Вжикнул, раздернул молнию — в бензиновую затхлость салона рванула такая ароматная свежесть, что пассажиры завертели головами. Сумка была набита душистыми темно-красными яблоками. Вынул гигантский рубиновый плод и протянул соседке. Дружелюбно, широко, обнажив ярко-красные, как кровь, десны, улыбнулся. Крепко встряхнул Ларисину руку: «Анис».
Лариса не поняла:
— Сорт яблок?
— Нет. Зовут Анис.
Действительно, южные, теплолюбивые люди любят экзотические имена: Адонис, Талант, Алмаз… Он засмеялся от едва сдерживаемого, бьющего в нем избытка молодой радостной энергии. Вынул глянцевый журнал.
— Ха- ка- ма- да, — прочел громко по слогам. — Не фамилия, а шарада. Мой первый слог похож на смех, второй мой слог в серёдке алфавита… Все вместе — модная женщина-политик. — И после паузы: — Вот тут в именнике пишут: все Ирины и Марины — стервы. Это правда?

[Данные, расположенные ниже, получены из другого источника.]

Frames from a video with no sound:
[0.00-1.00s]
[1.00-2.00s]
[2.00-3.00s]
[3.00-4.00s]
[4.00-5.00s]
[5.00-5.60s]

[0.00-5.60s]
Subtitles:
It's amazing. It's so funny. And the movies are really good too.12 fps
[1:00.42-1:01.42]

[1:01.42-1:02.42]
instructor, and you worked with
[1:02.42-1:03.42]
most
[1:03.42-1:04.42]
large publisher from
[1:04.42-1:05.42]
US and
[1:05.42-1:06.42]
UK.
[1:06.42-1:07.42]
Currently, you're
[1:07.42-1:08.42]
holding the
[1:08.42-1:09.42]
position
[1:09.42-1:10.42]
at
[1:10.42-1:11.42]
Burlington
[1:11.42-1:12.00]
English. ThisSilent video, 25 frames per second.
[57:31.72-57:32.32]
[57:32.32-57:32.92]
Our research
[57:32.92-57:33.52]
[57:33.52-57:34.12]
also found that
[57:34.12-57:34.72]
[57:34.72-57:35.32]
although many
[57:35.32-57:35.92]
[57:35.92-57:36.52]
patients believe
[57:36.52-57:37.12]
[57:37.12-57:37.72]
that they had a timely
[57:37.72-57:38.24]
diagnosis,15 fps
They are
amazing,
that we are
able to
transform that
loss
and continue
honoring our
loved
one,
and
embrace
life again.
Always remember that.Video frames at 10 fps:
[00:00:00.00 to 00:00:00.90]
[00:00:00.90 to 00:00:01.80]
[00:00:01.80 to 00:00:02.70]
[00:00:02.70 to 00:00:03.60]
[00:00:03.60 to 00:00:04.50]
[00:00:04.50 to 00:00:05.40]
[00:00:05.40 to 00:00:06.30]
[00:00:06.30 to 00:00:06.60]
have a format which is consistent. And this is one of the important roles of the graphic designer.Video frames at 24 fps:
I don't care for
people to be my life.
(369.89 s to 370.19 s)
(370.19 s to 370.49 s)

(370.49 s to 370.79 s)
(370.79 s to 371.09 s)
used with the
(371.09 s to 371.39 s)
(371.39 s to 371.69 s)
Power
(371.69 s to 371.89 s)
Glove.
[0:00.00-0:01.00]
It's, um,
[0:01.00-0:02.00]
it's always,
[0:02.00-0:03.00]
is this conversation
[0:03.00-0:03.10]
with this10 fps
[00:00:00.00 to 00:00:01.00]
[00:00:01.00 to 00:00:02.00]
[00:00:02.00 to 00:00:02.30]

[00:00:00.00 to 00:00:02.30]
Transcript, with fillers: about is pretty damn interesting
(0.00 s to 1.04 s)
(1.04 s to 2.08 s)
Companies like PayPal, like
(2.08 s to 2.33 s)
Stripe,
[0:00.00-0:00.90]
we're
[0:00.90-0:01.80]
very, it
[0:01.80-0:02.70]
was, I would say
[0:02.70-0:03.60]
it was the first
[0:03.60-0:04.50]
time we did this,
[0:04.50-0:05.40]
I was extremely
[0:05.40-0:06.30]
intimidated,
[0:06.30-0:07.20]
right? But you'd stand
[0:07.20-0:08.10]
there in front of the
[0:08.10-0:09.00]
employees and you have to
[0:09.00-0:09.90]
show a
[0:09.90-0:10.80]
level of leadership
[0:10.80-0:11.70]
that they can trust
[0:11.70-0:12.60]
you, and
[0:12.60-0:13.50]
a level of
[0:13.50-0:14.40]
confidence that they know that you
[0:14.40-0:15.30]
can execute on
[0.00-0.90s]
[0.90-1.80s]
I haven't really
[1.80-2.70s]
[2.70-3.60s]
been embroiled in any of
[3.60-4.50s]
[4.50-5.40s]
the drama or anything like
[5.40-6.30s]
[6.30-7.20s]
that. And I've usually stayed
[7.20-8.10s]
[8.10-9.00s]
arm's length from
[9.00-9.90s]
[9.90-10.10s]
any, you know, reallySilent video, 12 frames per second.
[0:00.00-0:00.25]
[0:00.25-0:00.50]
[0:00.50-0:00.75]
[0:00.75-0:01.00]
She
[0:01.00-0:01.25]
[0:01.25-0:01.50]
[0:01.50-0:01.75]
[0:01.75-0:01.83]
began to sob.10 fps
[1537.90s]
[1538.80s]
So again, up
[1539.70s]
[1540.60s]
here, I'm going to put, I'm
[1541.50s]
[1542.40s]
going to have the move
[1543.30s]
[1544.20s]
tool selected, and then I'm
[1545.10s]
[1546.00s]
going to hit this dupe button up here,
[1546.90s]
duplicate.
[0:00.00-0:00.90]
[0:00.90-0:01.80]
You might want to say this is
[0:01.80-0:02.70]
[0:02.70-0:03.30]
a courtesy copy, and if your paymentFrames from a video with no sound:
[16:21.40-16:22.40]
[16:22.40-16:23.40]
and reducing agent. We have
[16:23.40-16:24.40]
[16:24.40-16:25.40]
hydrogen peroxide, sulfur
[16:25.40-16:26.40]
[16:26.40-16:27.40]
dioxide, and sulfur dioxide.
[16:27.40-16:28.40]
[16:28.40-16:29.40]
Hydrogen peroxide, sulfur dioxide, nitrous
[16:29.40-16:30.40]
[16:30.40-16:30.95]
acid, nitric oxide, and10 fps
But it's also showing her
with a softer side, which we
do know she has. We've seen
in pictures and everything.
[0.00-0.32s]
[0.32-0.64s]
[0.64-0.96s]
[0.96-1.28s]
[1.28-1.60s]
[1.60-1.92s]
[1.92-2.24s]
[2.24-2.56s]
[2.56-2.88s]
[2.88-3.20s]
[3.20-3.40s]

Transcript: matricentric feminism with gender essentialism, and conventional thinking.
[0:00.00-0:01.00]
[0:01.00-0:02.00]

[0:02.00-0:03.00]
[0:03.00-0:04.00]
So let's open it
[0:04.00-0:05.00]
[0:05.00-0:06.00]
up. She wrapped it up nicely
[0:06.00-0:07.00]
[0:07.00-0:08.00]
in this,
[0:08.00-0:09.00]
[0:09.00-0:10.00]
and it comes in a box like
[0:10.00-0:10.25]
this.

По-русски говорил он прекрасно, без акцента.
* * *
Стемнело. Под потолком зажглись тусклые лампочки, от которых в салоне только сгустилась тьма. Пассажиры располагались на долгую ночь. Лариса расстегнула плащ, отерла лицо и шею домашним огуречным лосьоном. Незаметным движением ослабила крючки на тугом бюстгальтере.
Беспомощно подергала заевший рычажок, опускающий кресло. Анис потянулся помочь. Как получилось, что его резиновые губы оказались близко к ее рту, она не успела сообразить. Как не успела понять, что уже находится в кольце его цепких рук, будто перышко рванувших на себя ее не худенькое тело.
Ему пришлось унимать ее: «Тихо, тихо, не торопись, испортишь весь кайф. Все успеем, вся ночь наша». И, огнедышащим ртом лаская ее ухо, шепнул:
— Пишут, все Ларисы тоже стервы. Люблю стерв, вы злые в постели.
Остроту ощущению добавляло то, что рядом на расстоянии вытянутой руки вокруг сидели десятки людей. И еще сладко- мучительная скованность телодвижений в крохотной плоскости, ограниченной полуопущенными креслами.
Положив голову на Ларисины колени, он не отрывал темного взгляда от ее глаз, погружая ее освобожденную от одежд грудь глубоко в рот, в ласки грубого жадного языка; менял то одну грудь, то другую, чтобы обе не были обижены.
Постепенно безмолвный диалог их губ, рук и тел переместился ниже. Ларисины белеющие в темноте полные ноги проявляли чудеса акробатики: вздымались и опадали, запрокидывались и раскрывались под самыми невообразимыми углами, в абсолютно неестественных, не свойственных человеческому телу ракурсах.
Она вся была чудовищным тропическим цветком, плотоядно выворачивающим наизнанку пульсирующее, налившееся кровью нутро; облекала собою жертву, молниеносно втягивала и намертво захлопывалась, чтобы тут же разомкнуться, вытолкнуть — и снова безжалостно и мощно втянуть.